_Dataset entries_.

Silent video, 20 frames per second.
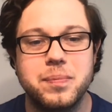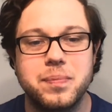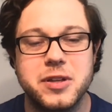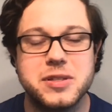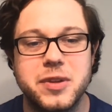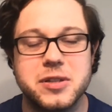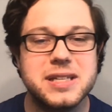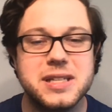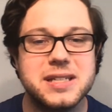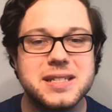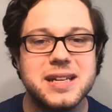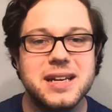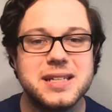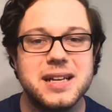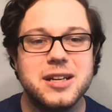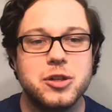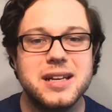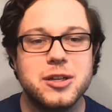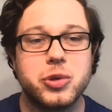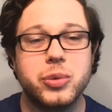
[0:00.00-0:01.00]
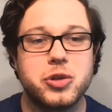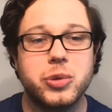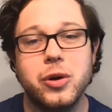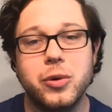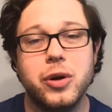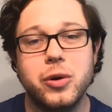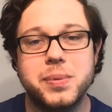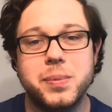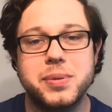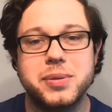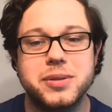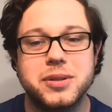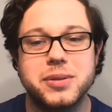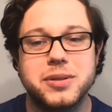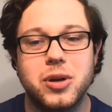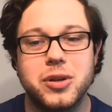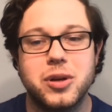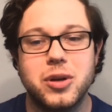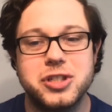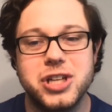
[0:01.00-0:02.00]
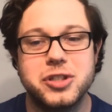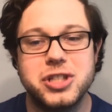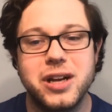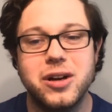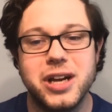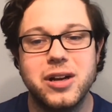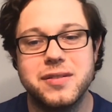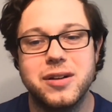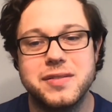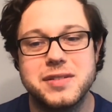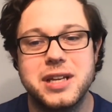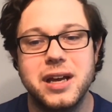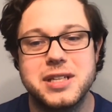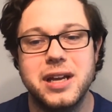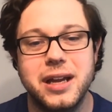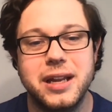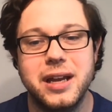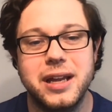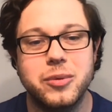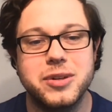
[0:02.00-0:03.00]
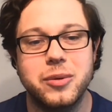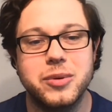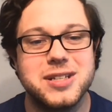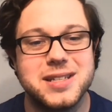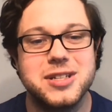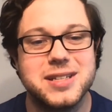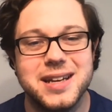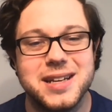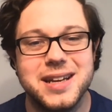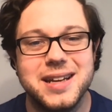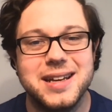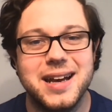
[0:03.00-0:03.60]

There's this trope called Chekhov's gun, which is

_Work order_.
Print all of the entries word for word. Skip any images they contain.

_Answer to this exercise_.
Silent video, 20 frames per second.
[0:00.00-0:01.00]
[0:01.00-0:02.00]
[0:02.00-0:03.00]
[0:03.00-0:03.60]

There's this trope called Chekhov's gun, which is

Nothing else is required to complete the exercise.